Find the balance between 'Oh my God I've had so much caffeine I'm going to shake to death" and " I have to pee every 5 minutes because of all this water."  The caffeine will keep you going and the water will at least make you think you're making healthy choices. 


Spend time with each child alone

This can be really hard at the beginning.  I admit, I didn't do a great job.  Since I was nursing #2, #1 spent a lot of time with his dad.  I should have been more proactive about it, but I was tired and sore and busy making excuses obviously.  Hand over the littlest one every now and then and play with the big guy.  Do what he wants to do.  Remember how silly and fun you used to be with him.  That's who he wants to see. 

Get on a schedule ASAP

This saved my sanity.  When I had an idea of what to expect each day, I could manage the little hiccups that came along.  


Sync the schedules

One of my OB nurses suggested this every appointment - get your kids to take at least one nap at the same time.  My older son always napped around lunch time, so I knew that I had to work it out so that the little fella did one of his naps then.  I fiddled with his Eat, Play, Sleep routine until I got the naps within 30 minutes of each other.  

Now that they are 2 and some change and 9 months, they still have a nap that overlaps.  It allows me to finish the housework, write, eat lunch, and get ready for the afternoon.  It is essential.  

Involve your older child

18 months is a bit young, but I was still able to ask Brooks for diapers and wipes.  He would waddle over with them for the baby.  It gave him a sense of purpose in the times when I was truly focused on the baby.  

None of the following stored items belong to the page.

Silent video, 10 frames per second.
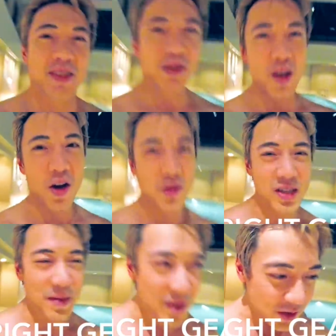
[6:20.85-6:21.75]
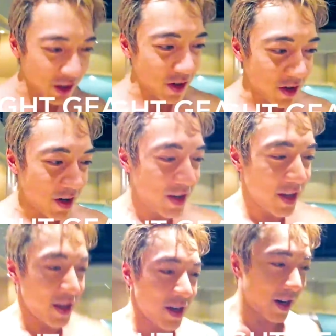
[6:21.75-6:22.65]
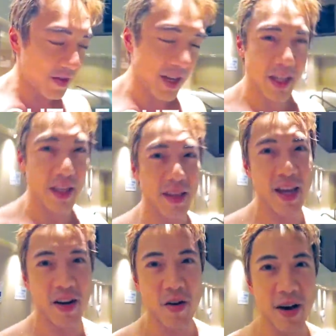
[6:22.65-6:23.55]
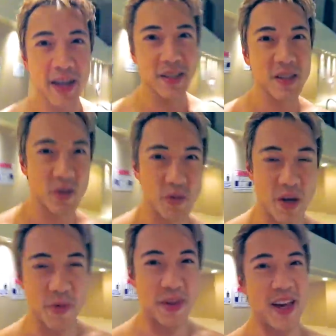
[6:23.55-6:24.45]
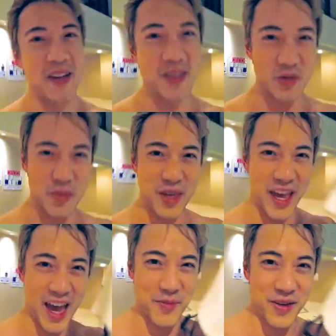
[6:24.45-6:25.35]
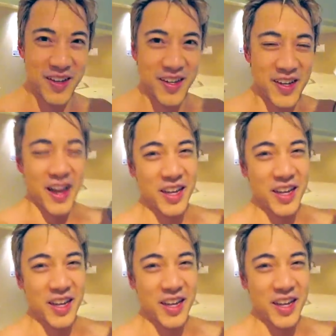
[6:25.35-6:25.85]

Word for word: So some of you are thinking that, oh, I can just swim without a swim cap.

Know that your children will be as different as night and day 

My first son had a dairy intolerance as a newborn.  It took long nights of him writhing in pain and a tummy that was hard as a rock for me to put two and two together.  Once I figured it out, I started a dairy and soy free diet.  However, it takes a long time for all the dairy and soy in you to be completely flushed out.  So Brooks continued to writhe with a hard belly for another 10 days - 2 weeks.  It was truly awful.  I (of course) blamed myself for not knowing and not eliminating the allergens sooner. 

With my second, I cut the dairy out of my diet a full month before he was due just in case he had the same intolerance.  I slowly reintroduced dairy once I felt like I knew his patterns and temperament.  He was fine.  All the worrying, sending meals back, and label reading was unnecessary this time around.  He is, after all, a completely different baby. 

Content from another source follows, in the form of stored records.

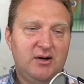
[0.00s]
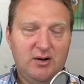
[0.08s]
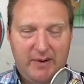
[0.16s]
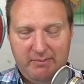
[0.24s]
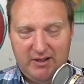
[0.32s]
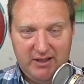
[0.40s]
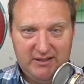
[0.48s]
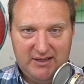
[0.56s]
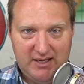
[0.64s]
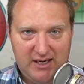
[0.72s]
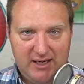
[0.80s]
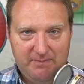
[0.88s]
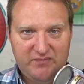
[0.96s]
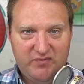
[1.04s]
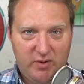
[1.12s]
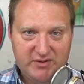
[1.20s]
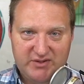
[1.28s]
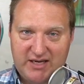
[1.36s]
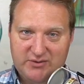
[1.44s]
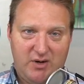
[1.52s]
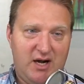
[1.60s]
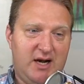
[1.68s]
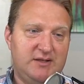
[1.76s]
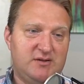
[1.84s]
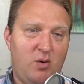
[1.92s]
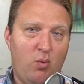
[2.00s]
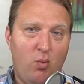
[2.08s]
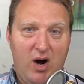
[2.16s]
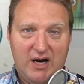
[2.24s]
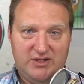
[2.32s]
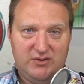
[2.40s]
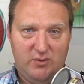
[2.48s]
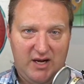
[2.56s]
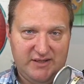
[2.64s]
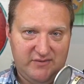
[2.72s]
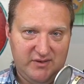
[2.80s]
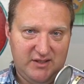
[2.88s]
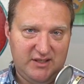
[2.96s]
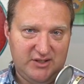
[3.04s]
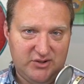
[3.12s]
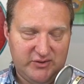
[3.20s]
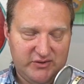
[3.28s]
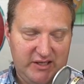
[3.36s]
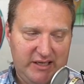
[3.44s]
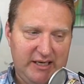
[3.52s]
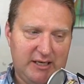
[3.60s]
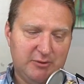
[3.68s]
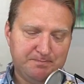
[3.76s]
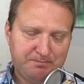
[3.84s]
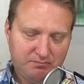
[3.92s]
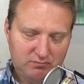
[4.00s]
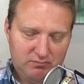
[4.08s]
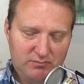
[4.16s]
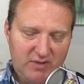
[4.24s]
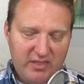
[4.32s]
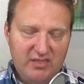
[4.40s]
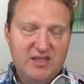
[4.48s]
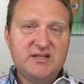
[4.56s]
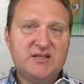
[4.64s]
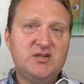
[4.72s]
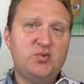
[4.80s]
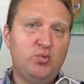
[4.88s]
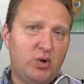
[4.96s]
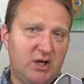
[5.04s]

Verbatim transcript: Go to bobbyklinck.com forward slash rise, watch the rise of the digital CEO. This is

There will be a lengthy transition time

We are still in the midst of this, and there is a post in the works on that.  Basically, your older child will act differently.  He'll want his normal amount of attention and do anything to get it.  And your older child might not love the little one immediately.  It takes time. 

Purge your house before baby #2 arrives

I foolishly started doing this when the littlest was 1-2 months old.  I hit a boiling point where we had too much stuff.  All I wanted was a clean house with only the essentials.  

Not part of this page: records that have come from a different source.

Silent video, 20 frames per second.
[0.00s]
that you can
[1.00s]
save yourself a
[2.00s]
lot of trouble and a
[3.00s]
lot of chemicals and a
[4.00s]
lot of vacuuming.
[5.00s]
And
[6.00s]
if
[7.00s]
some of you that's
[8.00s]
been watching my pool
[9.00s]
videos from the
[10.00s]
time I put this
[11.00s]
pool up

I recommend A Simplified Life by Emily Ley.  It's step by step how to simplify all aspects of your life.   

Just Laugh

If you're still not scared, check out these articles.  They will make you laugh.  

Transitioning from One Child to Two: Hello Shitshow

13 Solid Pieces Of Advice For Parents Going From One Kid To Two

Have a Little Confidence

First of all, you've done this before.  You know how to take care of small humans.  Sure, they will each be different and take you to unexplored territory.  But that's the fun of it too.  Go on an adventure together knowing that you'll both be better on the other side.